If any record holds an image, omit the image and print the rest exactly.

--- Records shown ---

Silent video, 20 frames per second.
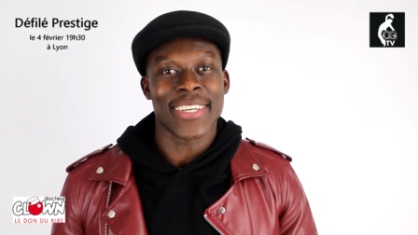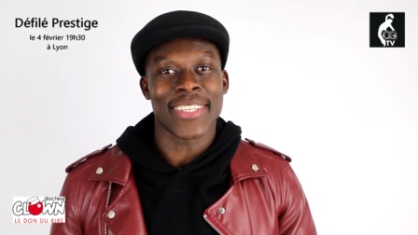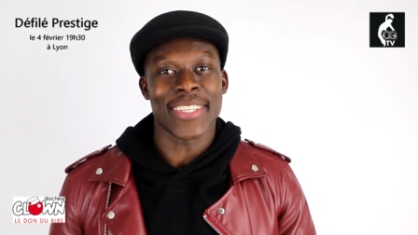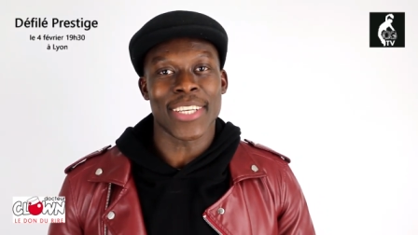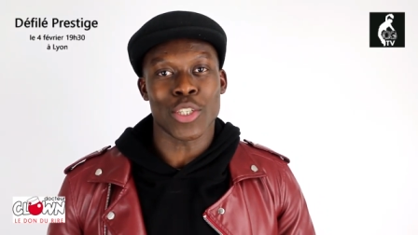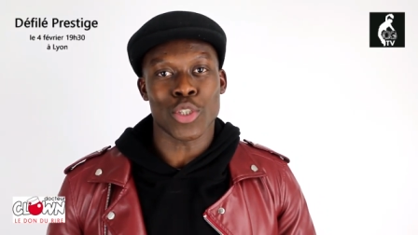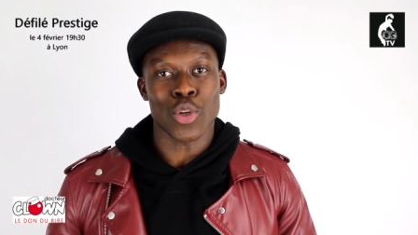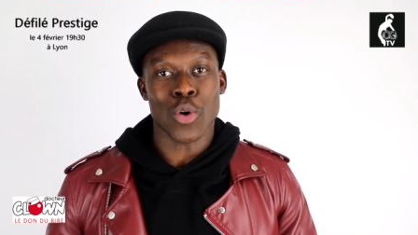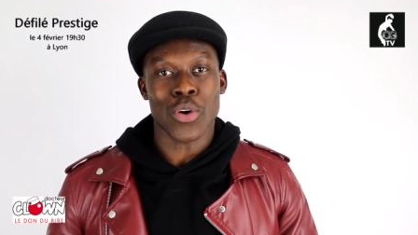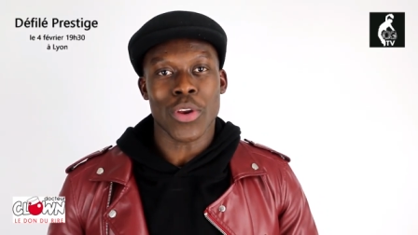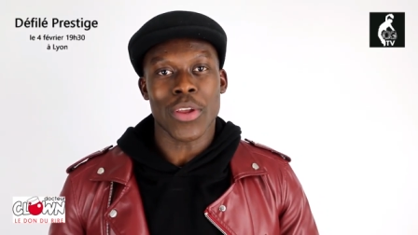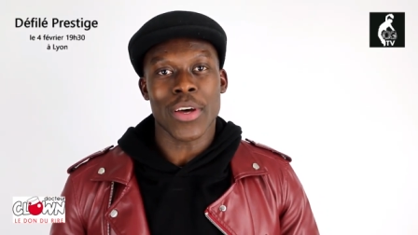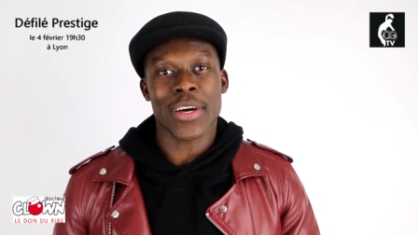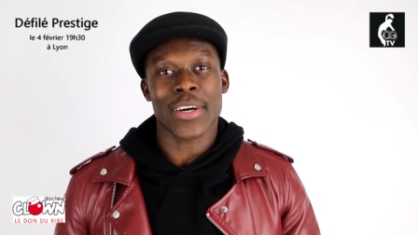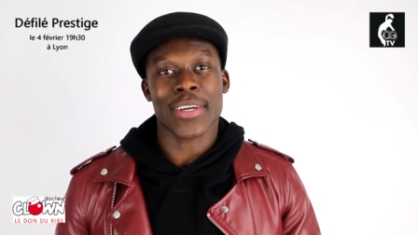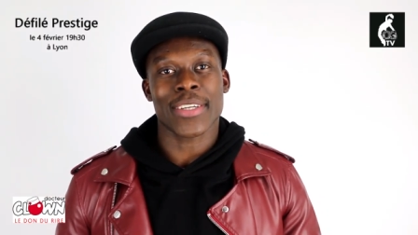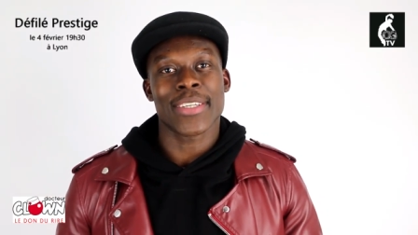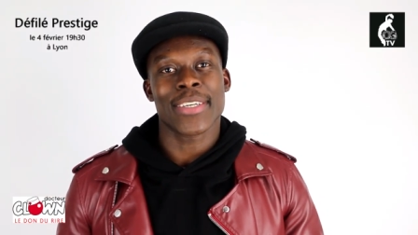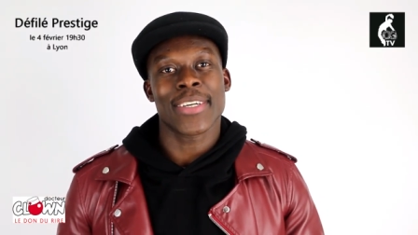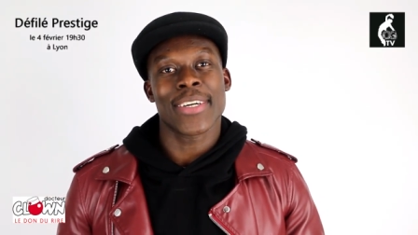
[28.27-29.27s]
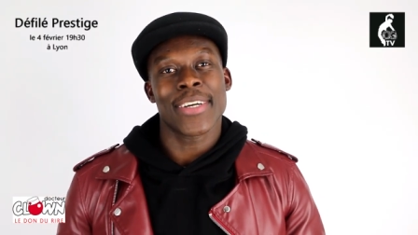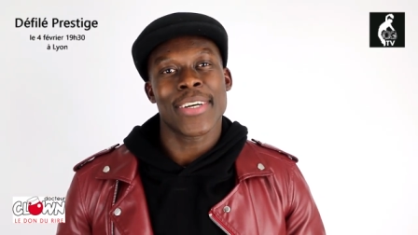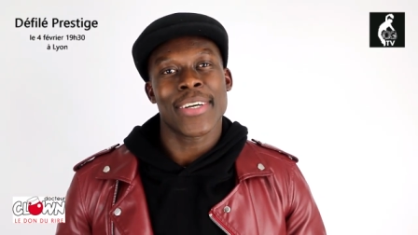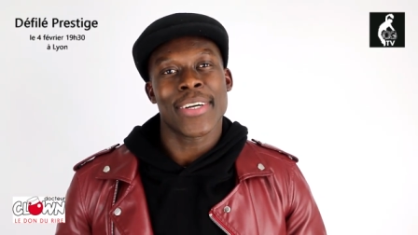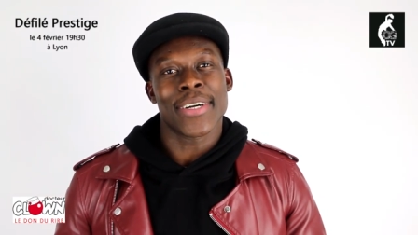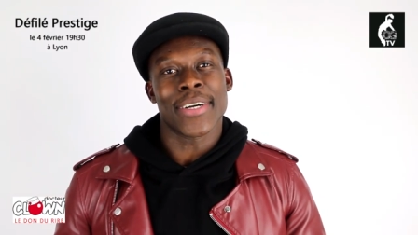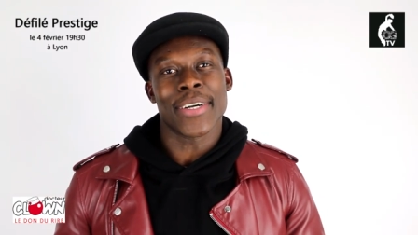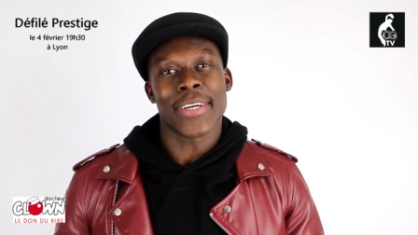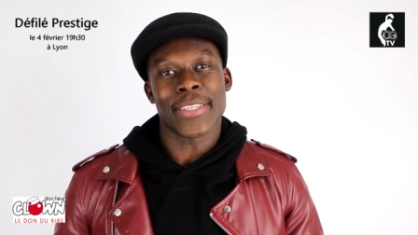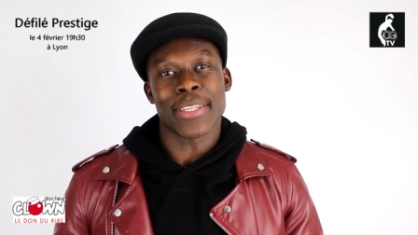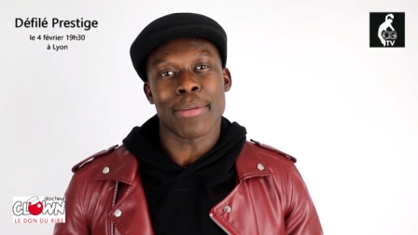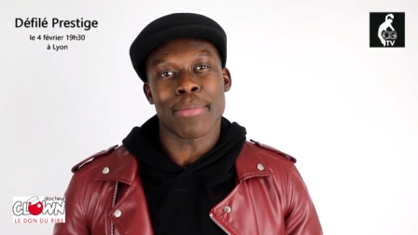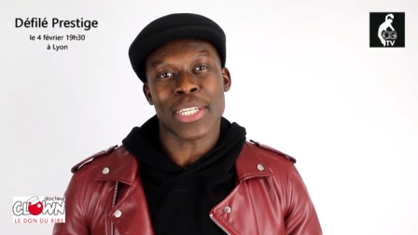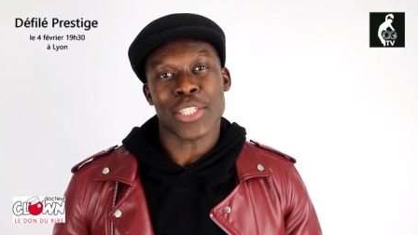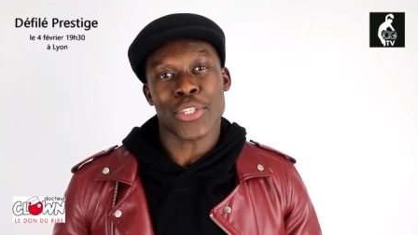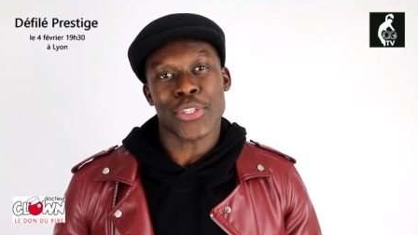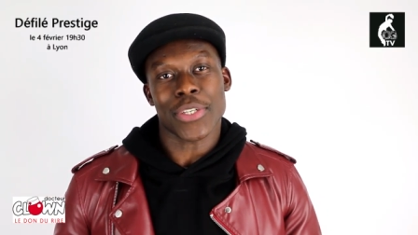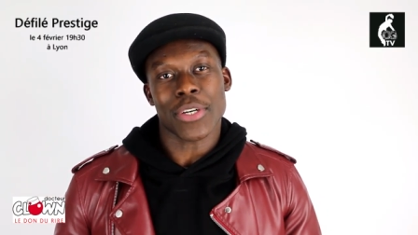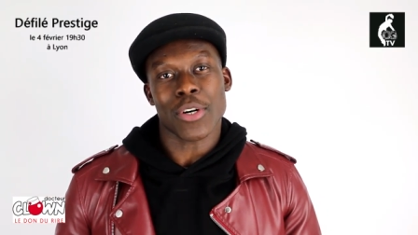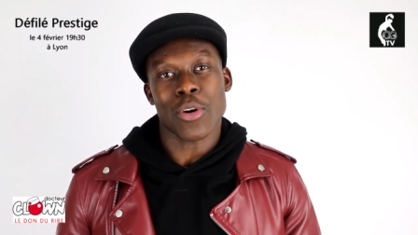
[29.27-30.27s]
des jongleurs, et des
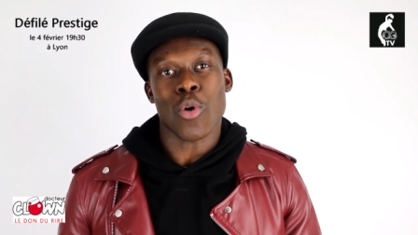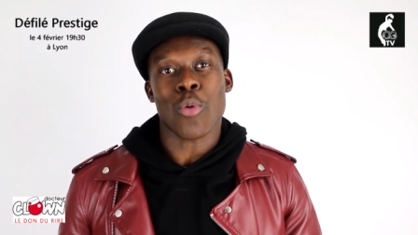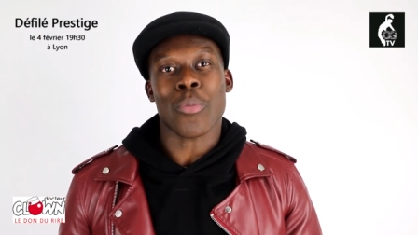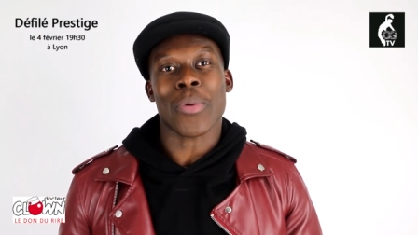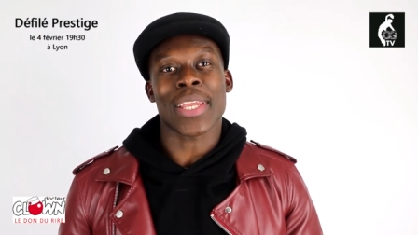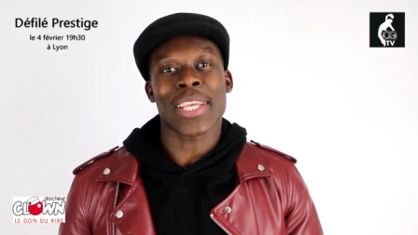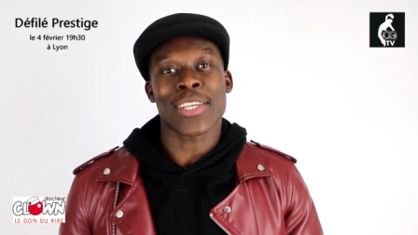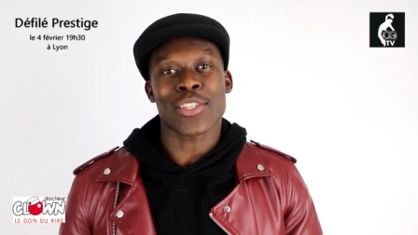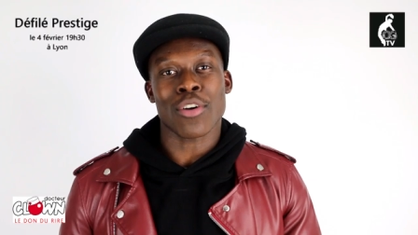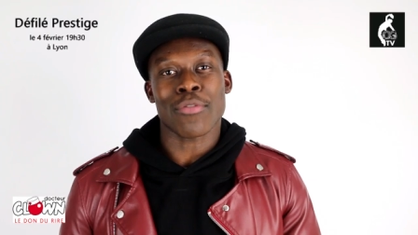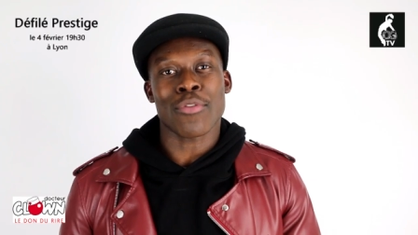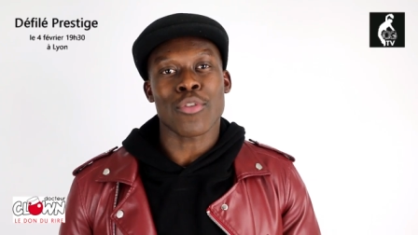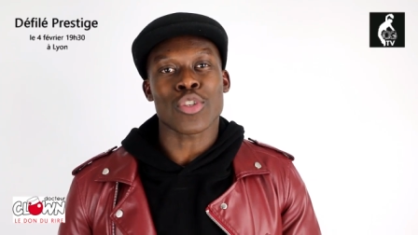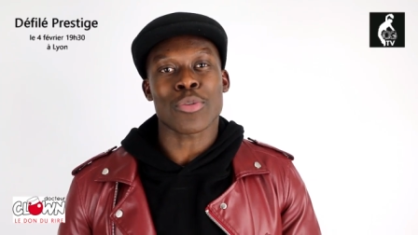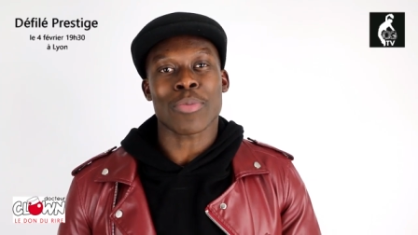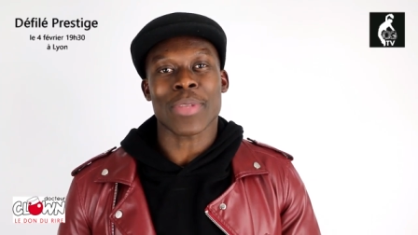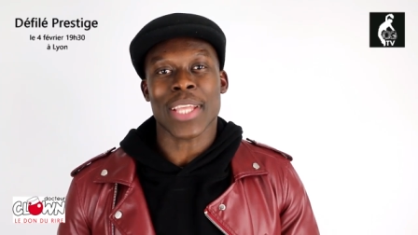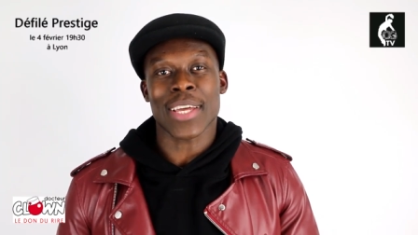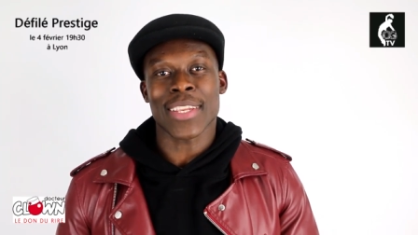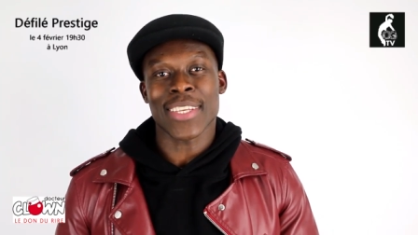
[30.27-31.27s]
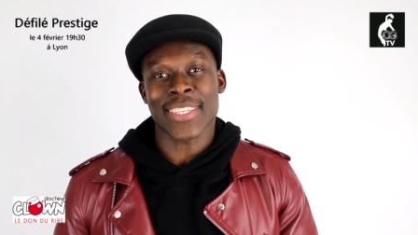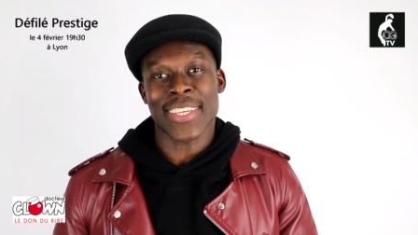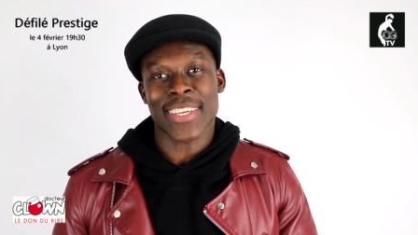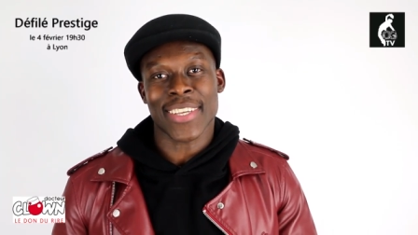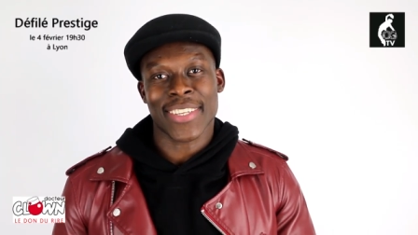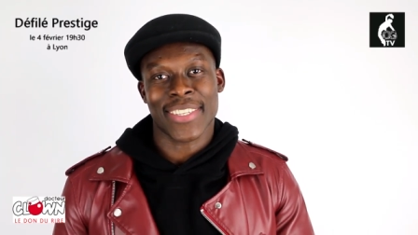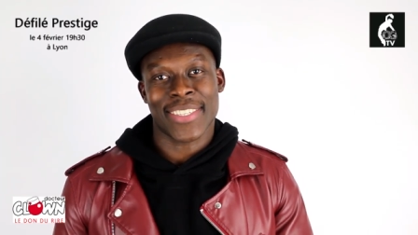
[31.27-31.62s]
magiciens auprès des enfants hospitalisés.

---

Response area =
Silent video, 20 frames per second.
[28.27-29.27s]
[29.27-30.27s]
des jongleurs, et des
[30.27-31.27s]
[31.27-31.62s]
magiciens auprès des enfants hospitalisés.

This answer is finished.